WHAT THE EXERCISE ASKS = Every line in the records below between the one holding "[8:55.81-8:56.81]" and the one holding "[0:07.20-0:08.10]", inclusive, is to be set down exactly; all other lines are to be left out.
---------- SUPPLIED ENTRIES ----------
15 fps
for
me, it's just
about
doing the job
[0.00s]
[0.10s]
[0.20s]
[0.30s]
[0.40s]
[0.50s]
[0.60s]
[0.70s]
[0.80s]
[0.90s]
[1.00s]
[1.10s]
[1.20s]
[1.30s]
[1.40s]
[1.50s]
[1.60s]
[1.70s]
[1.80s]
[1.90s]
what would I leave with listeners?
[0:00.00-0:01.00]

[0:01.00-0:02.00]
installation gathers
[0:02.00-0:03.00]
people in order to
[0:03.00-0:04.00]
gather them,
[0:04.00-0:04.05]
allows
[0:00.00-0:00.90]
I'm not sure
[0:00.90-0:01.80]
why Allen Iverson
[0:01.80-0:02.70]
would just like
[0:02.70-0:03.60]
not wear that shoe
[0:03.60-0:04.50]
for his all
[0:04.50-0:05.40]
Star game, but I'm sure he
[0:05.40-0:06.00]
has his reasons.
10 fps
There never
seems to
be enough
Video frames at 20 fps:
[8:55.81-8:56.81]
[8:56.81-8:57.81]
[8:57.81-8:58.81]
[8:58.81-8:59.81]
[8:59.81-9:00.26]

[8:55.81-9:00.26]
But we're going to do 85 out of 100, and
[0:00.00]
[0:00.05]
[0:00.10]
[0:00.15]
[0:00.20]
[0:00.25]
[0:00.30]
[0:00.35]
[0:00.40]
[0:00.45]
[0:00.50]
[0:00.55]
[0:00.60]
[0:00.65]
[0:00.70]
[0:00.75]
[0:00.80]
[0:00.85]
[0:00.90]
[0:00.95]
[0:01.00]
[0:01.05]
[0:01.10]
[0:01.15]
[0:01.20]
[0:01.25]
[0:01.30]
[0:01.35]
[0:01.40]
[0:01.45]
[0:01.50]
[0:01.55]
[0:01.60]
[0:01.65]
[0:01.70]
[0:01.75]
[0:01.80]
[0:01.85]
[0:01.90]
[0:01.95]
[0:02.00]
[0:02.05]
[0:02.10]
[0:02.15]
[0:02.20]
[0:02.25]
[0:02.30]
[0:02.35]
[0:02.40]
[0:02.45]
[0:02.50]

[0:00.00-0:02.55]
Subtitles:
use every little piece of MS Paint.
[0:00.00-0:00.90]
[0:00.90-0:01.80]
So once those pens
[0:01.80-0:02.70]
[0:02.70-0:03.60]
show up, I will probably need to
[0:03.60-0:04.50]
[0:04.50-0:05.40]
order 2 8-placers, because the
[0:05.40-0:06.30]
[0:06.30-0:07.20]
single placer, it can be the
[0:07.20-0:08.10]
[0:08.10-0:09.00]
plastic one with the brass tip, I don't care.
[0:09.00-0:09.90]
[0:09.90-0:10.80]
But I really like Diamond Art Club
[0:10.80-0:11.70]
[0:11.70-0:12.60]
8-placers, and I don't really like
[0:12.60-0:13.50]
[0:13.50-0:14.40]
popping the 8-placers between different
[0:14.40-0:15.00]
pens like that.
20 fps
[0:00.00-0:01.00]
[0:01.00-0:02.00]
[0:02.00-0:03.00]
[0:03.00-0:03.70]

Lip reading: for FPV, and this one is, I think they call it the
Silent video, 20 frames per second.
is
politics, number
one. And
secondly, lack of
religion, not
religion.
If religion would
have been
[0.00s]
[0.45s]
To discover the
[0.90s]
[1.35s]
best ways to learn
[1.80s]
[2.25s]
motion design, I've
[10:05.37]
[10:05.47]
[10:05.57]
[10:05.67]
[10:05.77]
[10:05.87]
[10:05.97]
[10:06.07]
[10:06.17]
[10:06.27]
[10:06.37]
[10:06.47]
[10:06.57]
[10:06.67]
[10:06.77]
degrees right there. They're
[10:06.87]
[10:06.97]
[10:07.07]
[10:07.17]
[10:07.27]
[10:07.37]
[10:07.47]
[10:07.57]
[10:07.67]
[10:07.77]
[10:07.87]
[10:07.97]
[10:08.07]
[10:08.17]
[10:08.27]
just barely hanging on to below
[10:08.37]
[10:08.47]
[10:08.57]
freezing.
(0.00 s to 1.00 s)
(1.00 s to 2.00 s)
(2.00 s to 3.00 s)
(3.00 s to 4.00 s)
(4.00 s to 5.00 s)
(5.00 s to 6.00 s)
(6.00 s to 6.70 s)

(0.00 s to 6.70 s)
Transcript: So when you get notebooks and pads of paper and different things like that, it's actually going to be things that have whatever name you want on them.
----------
EXERCISE SOLUTION =
[8:55.81-8:56.81]
[8:56.81-8:57.81]
[8:57.81-8:58.81]
[8:58.81-8:59.81]
[8:59.81-9:00.26]

[8:55.81-9:00.26]
But we're going to do 85 out of 100, and
[0:00.00]
[0:00.05]
[0:00.10]
[0:00.15]
[0:00.20]
[0:00.25]
[0:00.30]
[0:00.35]
[0:00.40]
[0:00.45]
[0:00.50]
[0:00.55]
[0:00.60]
[0:00.65]
[0:00.70]
[0:00.75]
[0:00.80]
[0:00.85]
[0:00.90]
[0:00.95]
[0:01.00]
[0:01.05]
[0:01.10]
[0:01.15]
[0:01.20]
[0:01.25]
[0:01.30]
[0:01.35]
[0:01.40]
[0:01.45]
[0:01.50]
[0:01.55]
[0:01.60]
[0:01.65]
[0:01.70]
[0:01.75]
[0:01.80]
[0:01.85]
[0:01.90]
[0:01.95]
[0:02.00]
[0:02.05]
[0:02.10]
[0:02.15]
[0:02.20]
[0:02.25]
[0:02.30]
[0:02.35]
[0:02.40]
[0:02.45]
[0:02.50]

[0:00.00-0:02.55]
Subtitles:
use every little piece of MS Paint.
[0:00.00-0:00.90]
[0:00.90-0:01.80]
So once those pens
[0:01.80-0:02.70]
[0:02.70-0:03.60]
show up, I will probably need to
[0:03.60-0:04.50]
[0:04.50-0:05.40]
order 2 8-placers, because the
[0:05.40-0:06.30]
[0:06.30-0:07.20]
single placer, it can be the
[0:07.20-0:08.10]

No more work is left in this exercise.